* ACTIVITY *
Write out the entries exactly, leaving out every picture.

* DATA TO USE *
----------------

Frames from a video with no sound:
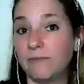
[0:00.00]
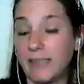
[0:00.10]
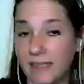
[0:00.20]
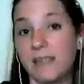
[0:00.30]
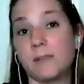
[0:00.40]

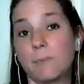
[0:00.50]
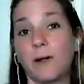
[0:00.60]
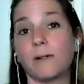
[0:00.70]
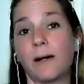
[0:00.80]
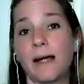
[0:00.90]
in this
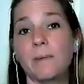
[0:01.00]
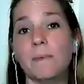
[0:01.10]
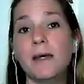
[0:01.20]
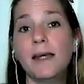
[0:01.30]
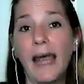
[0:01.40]
program
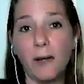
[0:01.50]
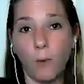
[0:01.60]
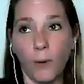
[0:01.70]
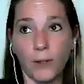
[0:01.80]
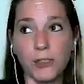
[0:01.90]
in
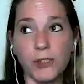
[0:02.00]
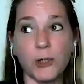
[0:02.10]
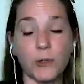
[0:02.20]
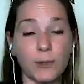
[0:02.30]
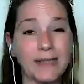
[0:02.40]
order to
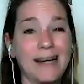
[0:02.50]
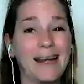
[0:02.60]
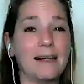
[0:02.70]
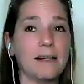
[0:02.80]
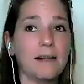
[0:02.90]

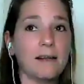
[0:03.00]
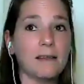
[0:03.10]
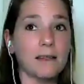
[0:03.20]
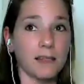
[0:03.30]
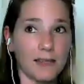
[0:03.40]
create
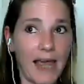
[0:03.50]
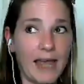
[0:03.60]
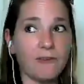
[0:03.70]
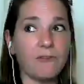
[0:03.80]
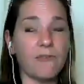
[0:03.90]
the
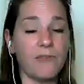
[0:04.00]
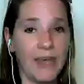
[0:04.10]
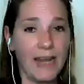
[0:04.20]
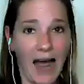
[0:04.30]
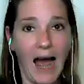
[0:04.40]
life
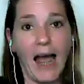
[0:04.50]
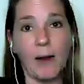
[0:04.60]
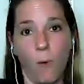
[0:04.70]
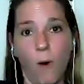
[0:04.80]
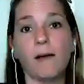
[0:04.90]
that I
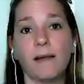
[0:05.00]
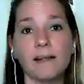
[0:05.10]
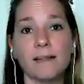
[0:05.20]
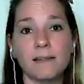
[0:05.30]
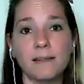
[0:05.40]
wanted,
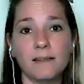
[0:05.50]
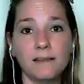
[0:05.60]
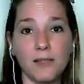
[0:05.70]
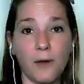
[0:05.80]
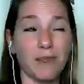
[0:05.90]

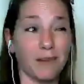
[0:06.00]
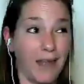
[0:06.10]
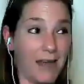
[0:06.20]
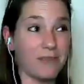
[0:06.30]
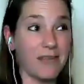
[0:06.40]
you know, the
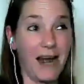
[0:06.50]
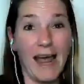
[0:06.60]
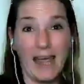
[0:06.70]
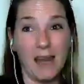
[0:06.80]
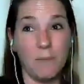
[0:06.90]
life that
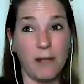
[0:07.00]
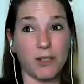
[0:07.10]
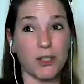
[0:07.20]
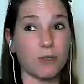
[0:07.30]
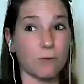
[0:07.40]
I had been
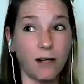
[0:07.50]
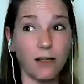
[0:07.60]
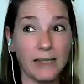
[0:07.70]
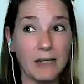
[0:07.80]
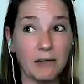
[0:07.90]
struggling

----------------

* TASK OUTPUT *
Frames from a video with no sound:
[0:00.00]
[0:00.10]
[0:00.20]
[0:00.30]
[0:00.40]

[0:00.50]
[0:00.60]
[0:00.70]
[0:00.80]
[0:00.90]
in this
[0:01.00]
[0:01.10]
[0:01.20]
[0:01.30]
[0:01.40]
program
[0:01.50]
[0:01.60]
[0:01.70]
[0:01.80]
[0:01.90]
in
[0:02.00]
[0:02.10]
[0:02.20]
[0:02.30]
[0:02.40]
order to
[0:02.50]
[0:02.60]
[0:02.70]
[0:02.80]
[0:02.90]

[0:03.00]
[0:03.10]
[0:03.20]
[0:03.30]
[0:03.40]
create
[0:03.50]
[0:03.60]
[0:03.70]
[0:03.80]
[0:03.90]
the
[0:04.00]
[0:04.10]
[0:04.20]
[0:04.30]
[0:04.40]
life
[0:04.50]
[0:04.60]
[0:04.70]
[0:04.80]
[0:04.90]
that I
[0:05.00]
[0:05.10]
[0:05.20]
[0:05.30]
[0:05.40]
wanted,
[0:05.50]
[0:05.60]
[0:05.70]
[0:05.80]
[0:05.90]

[0:06.00]
[0:06.10]
[0:06.20]
[0:06.30]
[0:06.40]
you know, the
[0:06.50]
[0:06.60]
[0:06.70]
[0:06.80]
[0:06.90]
life that
[0:07.00]
[0:07.10]
[0:07.20]
[0:07.30]
[0:07.40]
I had been
[0:07.50]
[0:07.60]
[0:07.70]
[0:07.80]
[0:07.90]
struggling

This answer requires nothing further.